Mount Vernon, built in 1743 in northern Virginia, was a self-contained plantation community, so it is composed of the family home, as well as slave quarters, overseer’s housing, a grist mill, a smokehouse, and other structures. The family house itself has a hipped roof with dormer, a portico across the front and, as a result of additions to the building over time, an off center door. It was the home of, and possibly designed by, the country’s first president, George Washington. Thomas Jefferson designed his own home, too, at Monticello near Charlottesville. He chose a style influenced by the work of Italian architect Andrea Palladio for the building, which was begun in 1768. Later, Jefferson also designed theRotunda at the University of Virginia in Charlottesville, using elements of classical style. An older and simpler home is the Adam Keeling House in Virginia Beach, which is thought to have been built around 1680. Also in Virginia Beach, the Old Cape Henry Lighthouse dates from 1792.

Several Virginia cities have historic districts. Old Town Alexandria is one, where buildings from across several centuries stand next to contemporary construction.
When colonists first arrived in Virginia, they were living in a far-flung outpost of the British Empire, and had to make whatever they needed. Excavations at Jamestown show early examples of this. As settlements prospered, so did crafts such as weaving, blacksmithing, and pottery. The evolution of local arts and crafts may be seen at Colonial Williamsburg.
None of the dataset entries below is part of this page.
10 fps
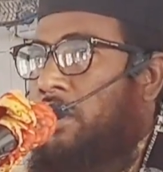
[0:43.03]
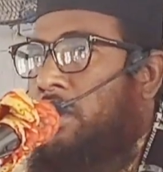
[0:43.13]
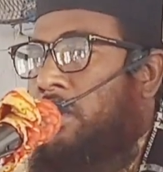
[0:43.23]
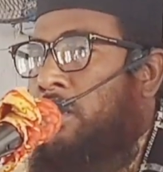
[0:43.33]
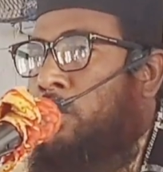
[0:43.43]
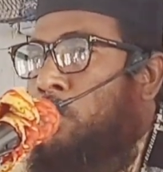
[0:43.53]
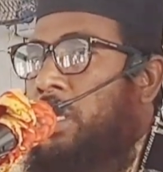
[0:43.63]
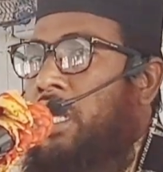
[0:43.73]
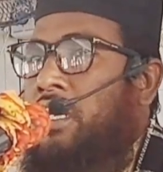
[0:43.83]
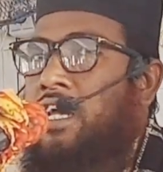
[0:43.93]
দুনিয়ার
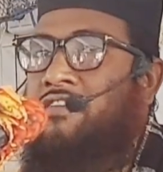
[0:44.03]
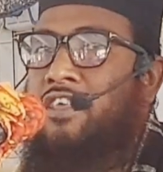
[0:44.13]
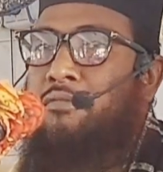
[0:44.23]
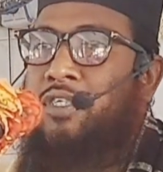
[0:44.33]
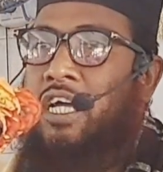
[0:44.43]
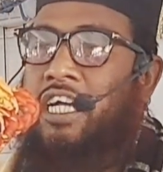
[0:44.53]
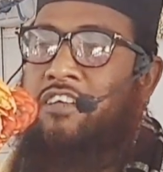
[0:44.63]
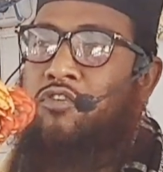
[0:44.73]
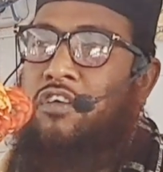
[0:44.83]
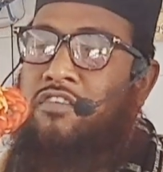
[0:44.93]
কাজকাম যা কিছু
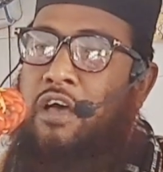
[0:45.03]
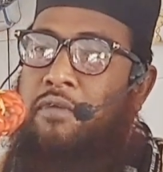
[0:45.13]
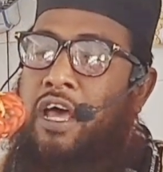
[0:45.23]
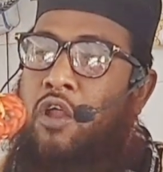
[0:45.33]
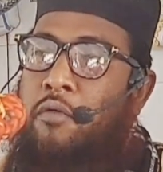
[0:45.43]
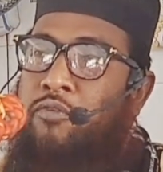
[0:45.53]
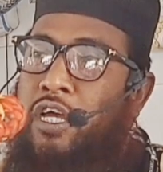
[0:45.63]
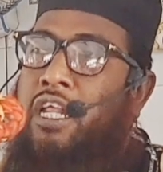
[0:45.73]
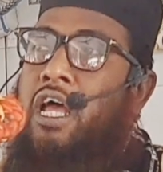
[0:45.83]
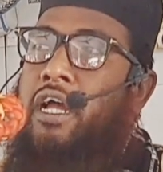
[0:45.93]
আছে আমরা রমজানের
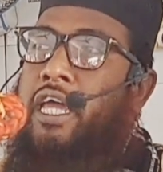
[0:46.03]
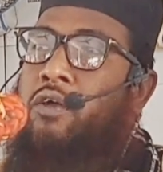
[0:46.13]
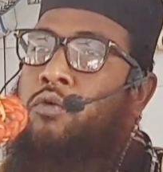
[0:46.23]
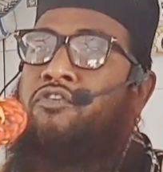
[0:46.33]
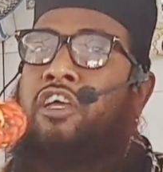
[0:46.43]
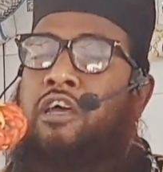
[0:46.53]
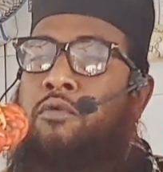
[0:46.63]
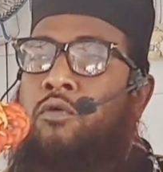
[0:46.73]
আগে গুছিয়ে নেব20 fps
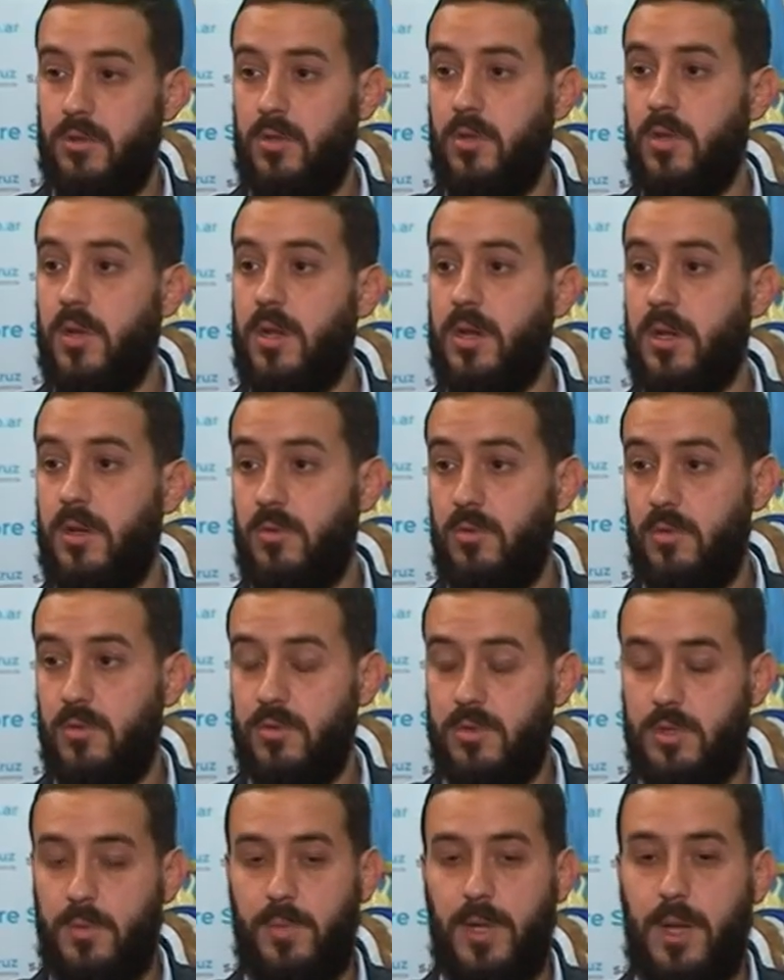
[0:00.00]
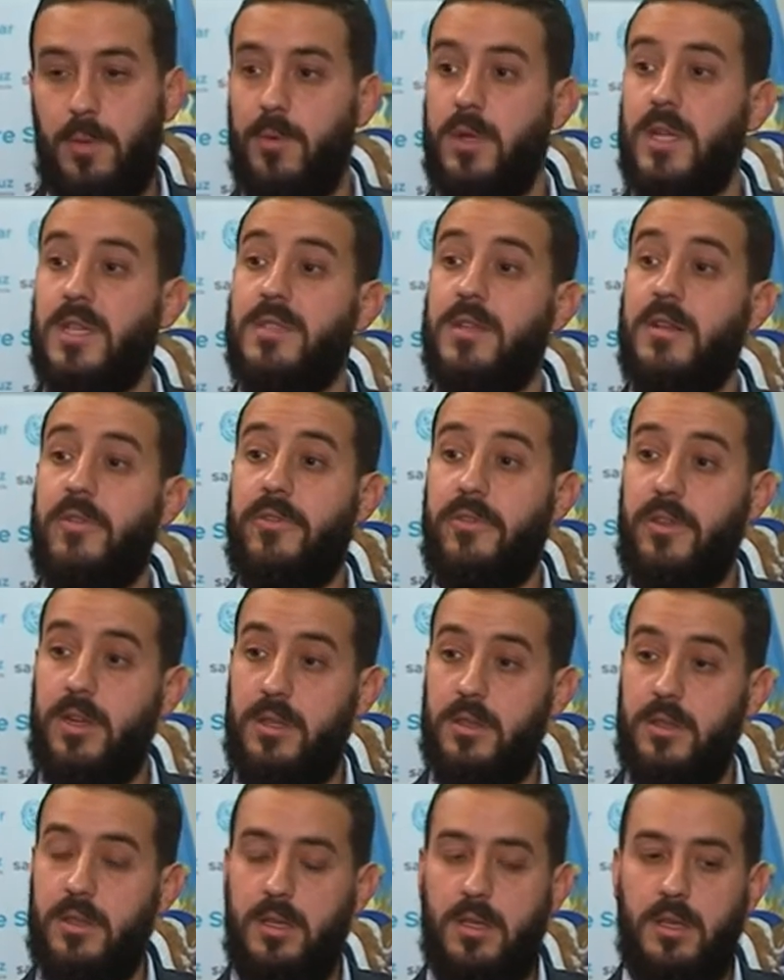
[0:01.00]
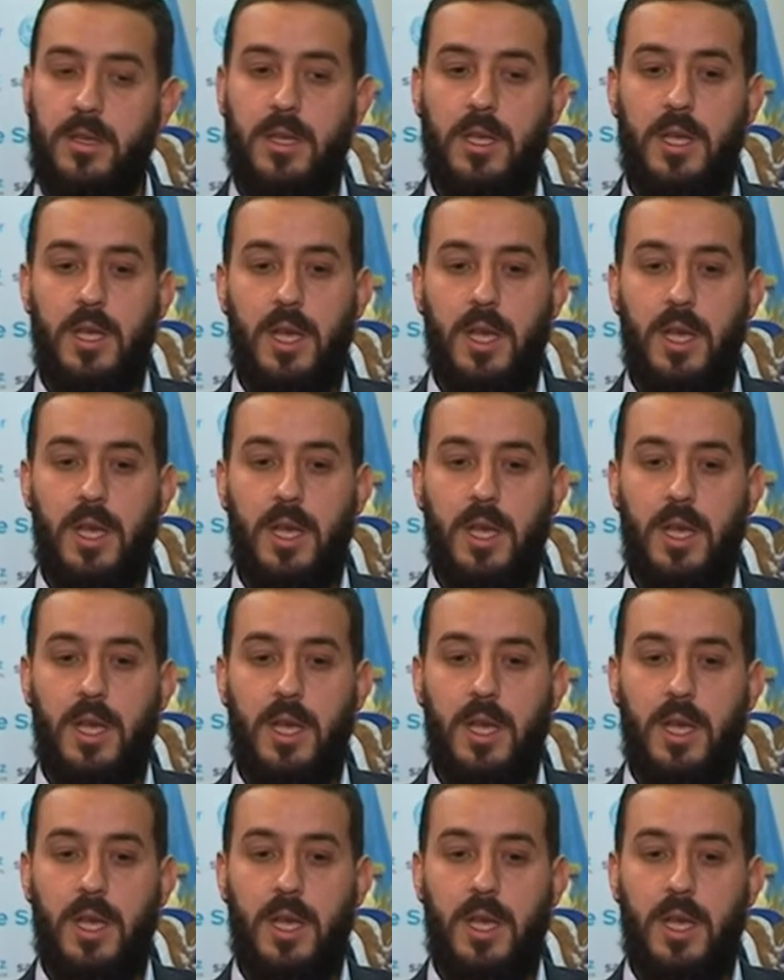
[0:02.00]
todo el recurso para poder hacer frenteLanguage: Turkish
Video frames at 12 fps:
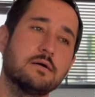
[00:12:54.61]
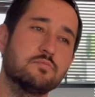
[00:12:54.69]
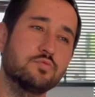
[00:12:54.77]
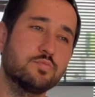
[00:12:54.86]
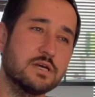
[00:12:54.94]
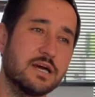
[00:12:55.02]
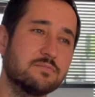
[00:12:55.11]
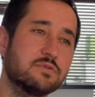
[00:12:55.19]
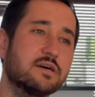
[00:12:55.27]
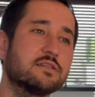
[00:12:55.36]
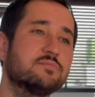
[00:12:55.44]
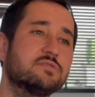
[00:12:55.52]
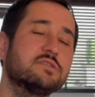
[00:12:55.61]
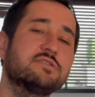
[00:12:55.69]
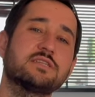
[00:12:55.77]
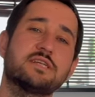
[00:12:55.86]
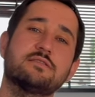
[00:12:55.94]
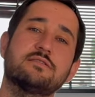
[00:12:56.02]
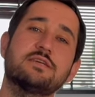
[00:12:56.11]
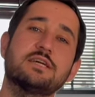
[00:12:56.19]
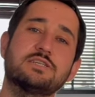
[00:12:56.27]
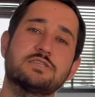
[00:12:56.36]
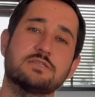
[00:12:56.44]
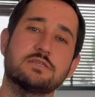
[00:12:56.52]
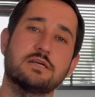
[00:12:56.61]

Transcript: bu bir ay biraz bizi stresli geçti.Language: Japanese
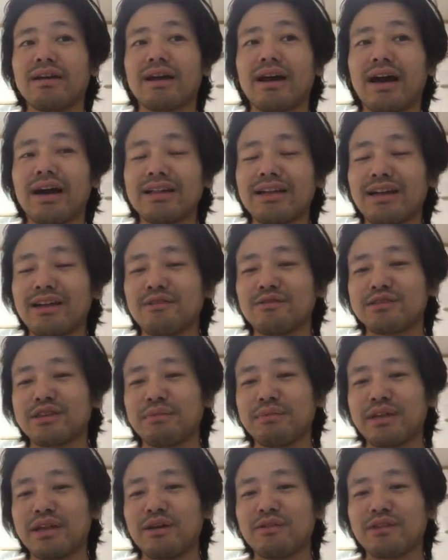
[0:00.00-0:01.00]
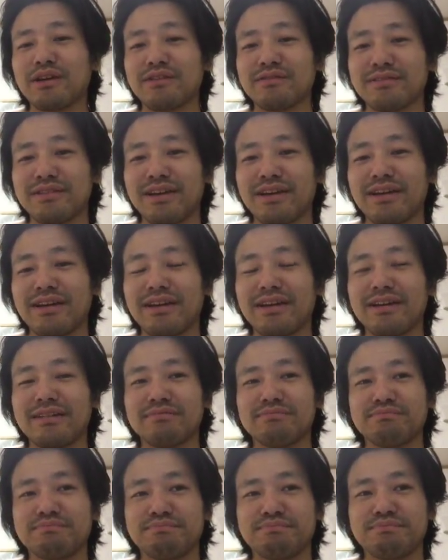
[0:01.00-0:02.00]
かなりのセミナーオタクで、
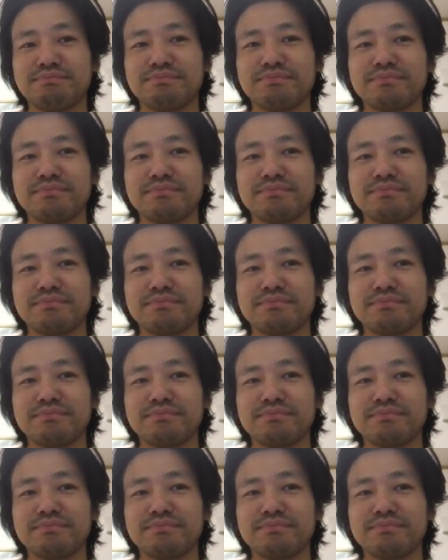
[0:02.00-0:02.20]
うんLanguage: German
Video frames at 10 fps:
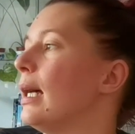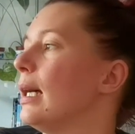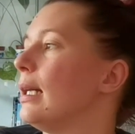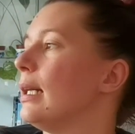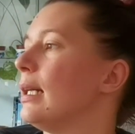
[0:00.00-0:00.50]

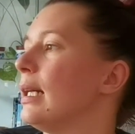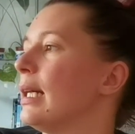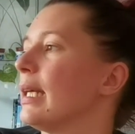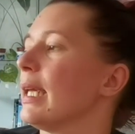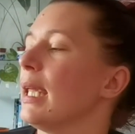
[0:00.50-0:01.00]
Äh,
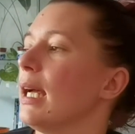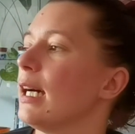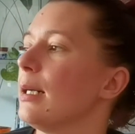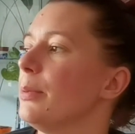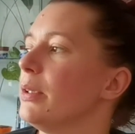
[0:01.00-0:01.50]
ich
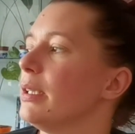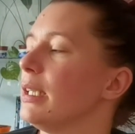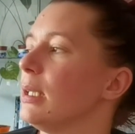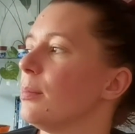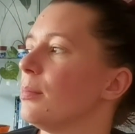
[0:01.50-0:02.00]
habe
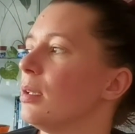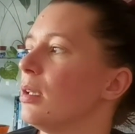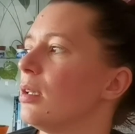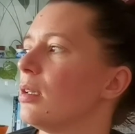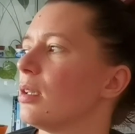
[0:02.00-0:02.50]
im,
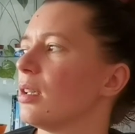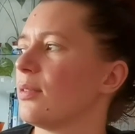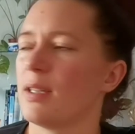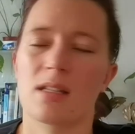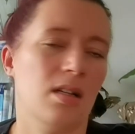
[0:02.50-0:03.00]

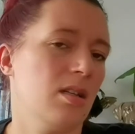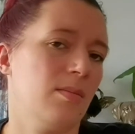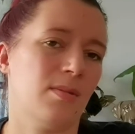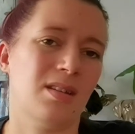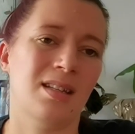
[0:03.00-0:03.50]
ich weiß gar
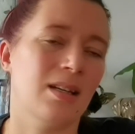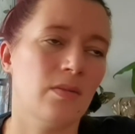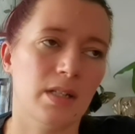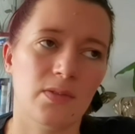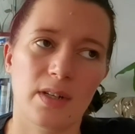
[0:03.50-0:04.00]
nicht,
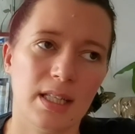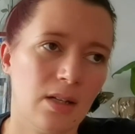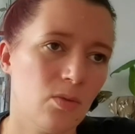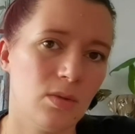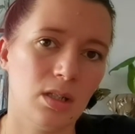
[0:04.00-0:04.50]
genau, wann es war,
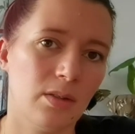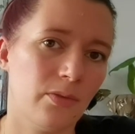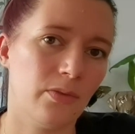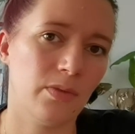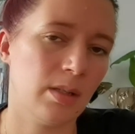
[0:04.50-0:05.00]
Januar,
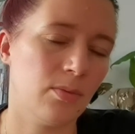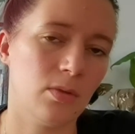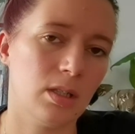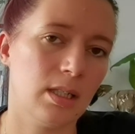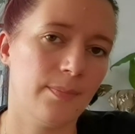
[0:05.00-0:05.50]

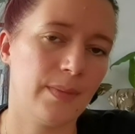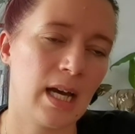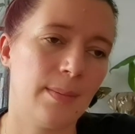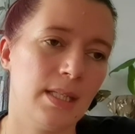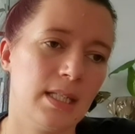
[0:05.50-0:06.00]
Februar,
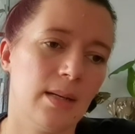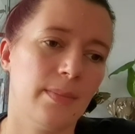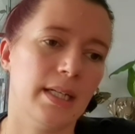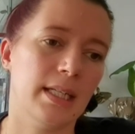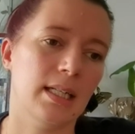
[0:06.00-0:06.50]
habe ich ja
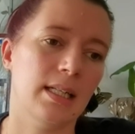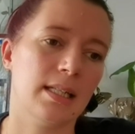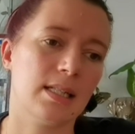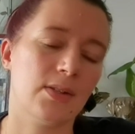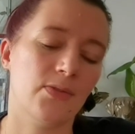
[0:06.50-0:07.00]
mein letzteslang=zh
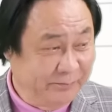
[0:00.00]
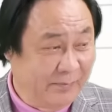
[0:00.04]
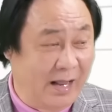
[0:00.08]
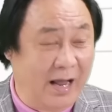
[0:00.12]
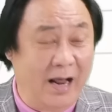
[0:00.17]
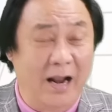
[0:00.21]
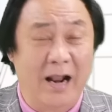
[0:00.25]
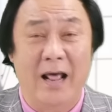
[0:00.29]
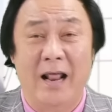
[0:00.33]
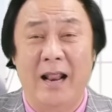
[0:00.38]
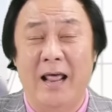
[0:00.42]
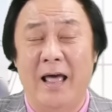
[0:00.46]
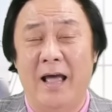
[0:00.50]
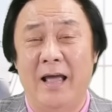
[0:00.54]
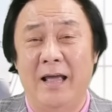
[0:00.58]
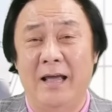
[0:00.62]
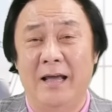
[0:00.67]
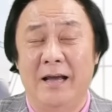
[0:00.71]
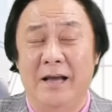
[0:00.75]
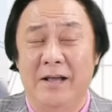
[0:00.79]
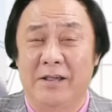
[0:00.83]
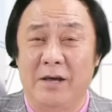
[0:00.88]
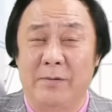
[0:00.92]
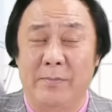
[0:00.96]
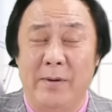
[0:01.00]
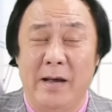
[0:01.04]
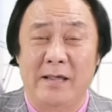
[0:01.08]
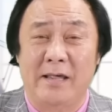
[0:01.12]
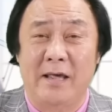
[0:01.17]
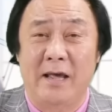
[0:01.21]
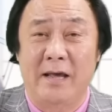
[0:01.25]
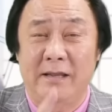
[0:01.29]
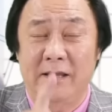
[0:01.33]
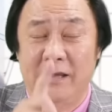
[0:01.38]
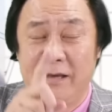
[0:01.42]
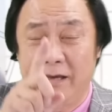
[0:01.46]
来来来，解
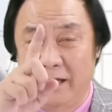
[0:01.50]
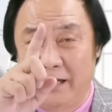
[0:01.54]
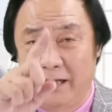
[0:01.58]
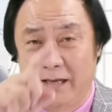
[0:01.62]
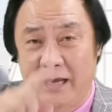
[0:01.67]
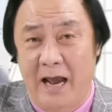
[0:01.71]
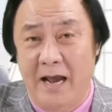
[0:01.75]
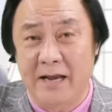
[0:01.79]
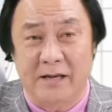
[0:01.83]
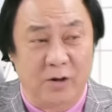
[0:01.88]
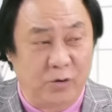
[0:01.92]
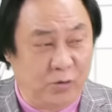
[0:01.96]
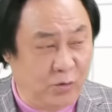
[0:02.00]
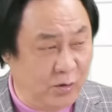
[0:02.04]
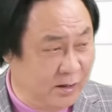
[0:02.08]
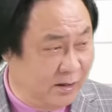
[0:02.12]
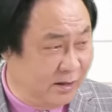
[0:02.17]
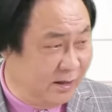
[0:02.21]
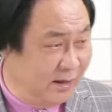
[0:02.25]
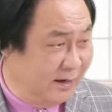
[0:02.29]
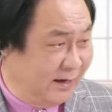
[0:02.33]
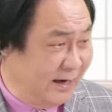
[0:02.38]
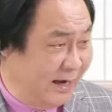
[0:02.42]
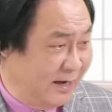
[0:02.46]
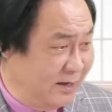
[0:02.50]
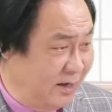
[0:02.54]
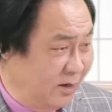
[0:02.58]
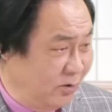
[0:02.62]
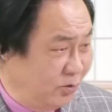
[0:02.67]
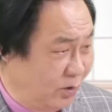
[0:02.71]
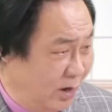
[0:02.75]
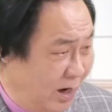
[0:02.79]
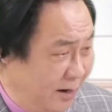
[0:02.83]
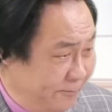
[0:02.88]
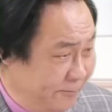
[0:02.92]
盘前先给你看着讯息，看清楚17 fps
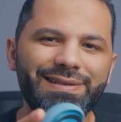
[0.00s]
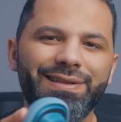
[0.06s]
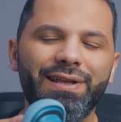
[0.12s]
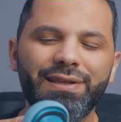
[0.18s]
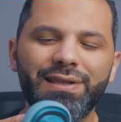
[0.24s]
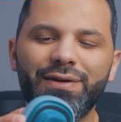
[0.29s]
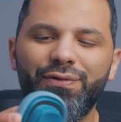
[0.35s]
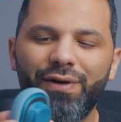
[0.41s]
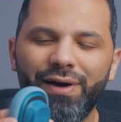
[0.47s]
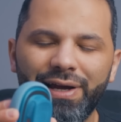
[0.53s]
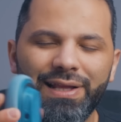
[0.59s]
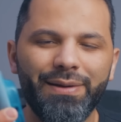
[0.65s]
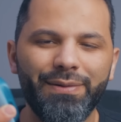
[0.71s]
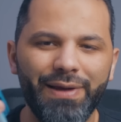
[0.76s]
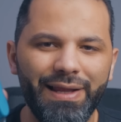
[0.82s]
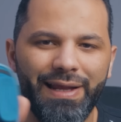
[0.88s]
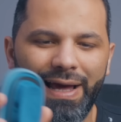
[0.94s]
تنضفها
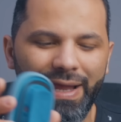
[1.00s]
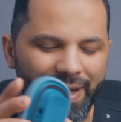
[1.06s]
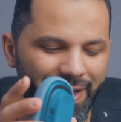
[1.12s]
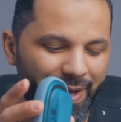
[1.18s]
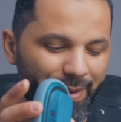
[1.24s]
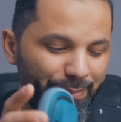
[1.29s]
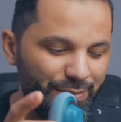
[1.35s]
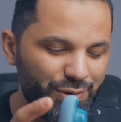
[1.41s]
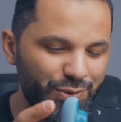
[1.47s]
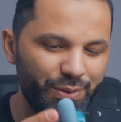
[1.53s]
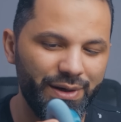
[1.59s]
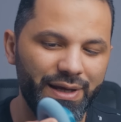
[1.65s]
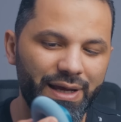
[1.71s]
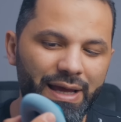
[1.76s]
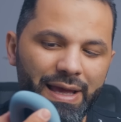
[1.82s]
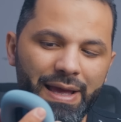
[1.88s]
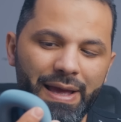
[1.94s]
كده يعني على جنب
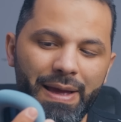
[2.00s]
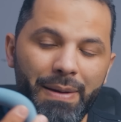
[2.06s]
شويه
Woodworking, pottery making, and blacksmithing were needed for daily colonial life, and were also chosen as ways to be creative. The Blue Ridge Institute and Farm Museum in Ferrum is one place to learn about these crafts.

Today, many Virginians are active in crafts including making pottery, jewelry, woven goods, and objects out of wood. Southwestern Virginia and the Blue Ridge have a number of independent crafts businesses, and craftspeople are found throughout the state, often showing their wares in craft fairs such asArtisans in the Park in Virginia Beach and the Sugarloaf Crafts Festival in Chantilly.
The Carter Family’s signature harmonies, their reworkings of folk songs, their ability to write new songs which meshed well with older material, and Maybelle Carter’s unique style of playing the guitar influenced country, bluegrass, and folk artists in their own time, and through their recordings, continue to do so today.